Is this practice privately owned or part of a chain? Large corporate chains such as VCA and Banfield have bought up hundreds of veterinary practices and pet hospitals across the US. These chains tend to be well-financed, so their locations generally are well-equipped, but they often experience significant vet turnover, reducing the odds of building a long-term relationship with one particular vet. Also, these corporate chains often have strict protocols that their vets must follow. Example: If the protocols say the vet must run a particular test when a pet displays a particular symptom, the vet will insist on performing that test—even if the pet owner does not believe the test will reveal enough new information to justify its cost.
How often does this practice treat chickens (or iguanas or hedgehogs or any pet species other than a dog or cat)? Virtually any vet will be very familiar with dogs and cats…but if you have a less common pet, seek out whichever vet in your area has the most experience with that species. A more conventional veterinary practice likely will offer a referral for your unconventional—yet much beloved—pet.
Does this practice (or its vets) have Fear Free Pets accreditation? This accreditation means that a vet and/or his staff have made a special effort to learn how to reduce the anxiety of the animals in their care—and that’s a sign that the practice cares deeply about animal welfare. But: Not having this accreditation should not be taken as a sign that the practice doesn’t care about animal welfare—Fear Free Pets accreditation is a relatively new program that’s only beginning to gain traction. Helpful: To find vets and practices with this accreditation in your area, click “fear free near me” at FearFreePets.com.

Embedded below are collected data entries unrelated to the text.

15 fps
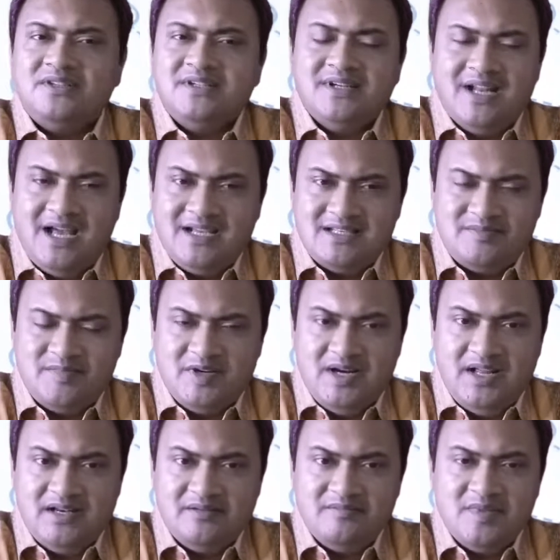lakhs per
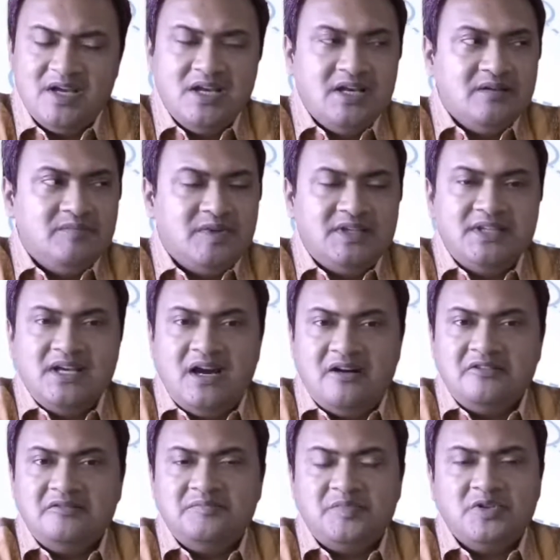annum, but the
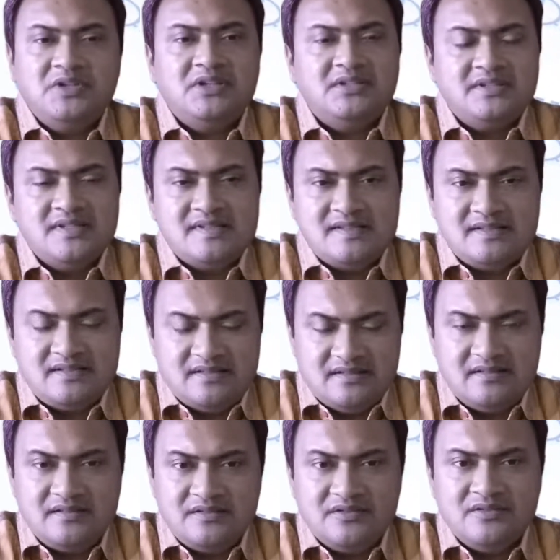output is
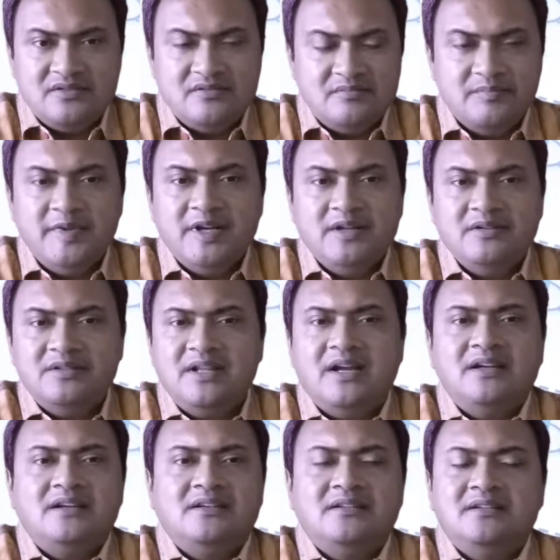below
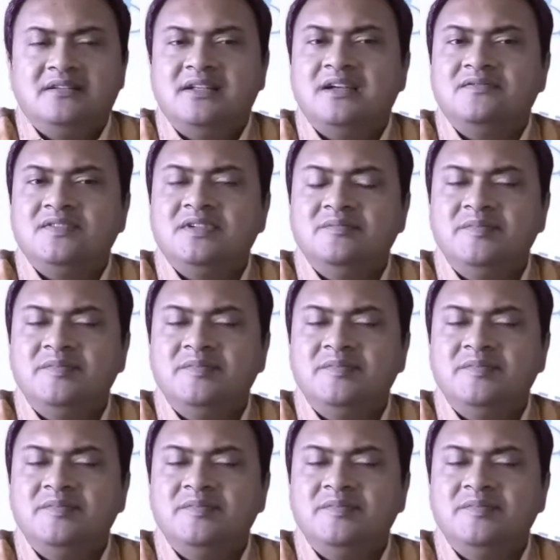that, that will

Choosing an Emergency Animal Hospital
Emergency animal hospitals are equipped to handle pets’ serious injuries and health problems. Most have specialists on staff, including oncologists, eye-care specialists, dermatologists and neurologists. These facilities tend to be open long hours…in some cases, 24 hours a day.
Again, it’s worth finding a facility that looks and smells clean, and that has a good reputation with local pet-sector professionals. It’s also worth asking an employee the following questions if you can’t find the answers on the hospital’s website…
What are your hours for emergency care? Many facilities that previously advertised 24-hour availability now are not seeing patients late at night or early in the morning due to staffing shortages.
If the hospital your pet depends on is not seeing patients 24 hours a day, ask which animal hospitals in the area still are. You need to know where you can bring your pet if he needs medical care at 2 am—don’t wait until an emergency occurs to try to figure this out.
Who looks after overnight patients, and how closely are they monitored? Even if an animal hospital isn’t currently open to incoming patients 24 hours a day, it should provide 24-hour care to patients that aren’t healthy enough to be sent home. Ideally a vet will be on duty at all hours…but if not, there should be at least a registered vet tech (RVT) on the premises overnight. That tech should be awake and actively monitoring patients, not just sleeping on site.
What certifications and experience does the specialist have? If your pet has a specific health issue, such as eye problems or cancer, the qualifications of the hospital’s specialist in that field are crucial. He should have completed a residency and earned “board certification” in the specialty—you can confirm this at VetSpecialists.com.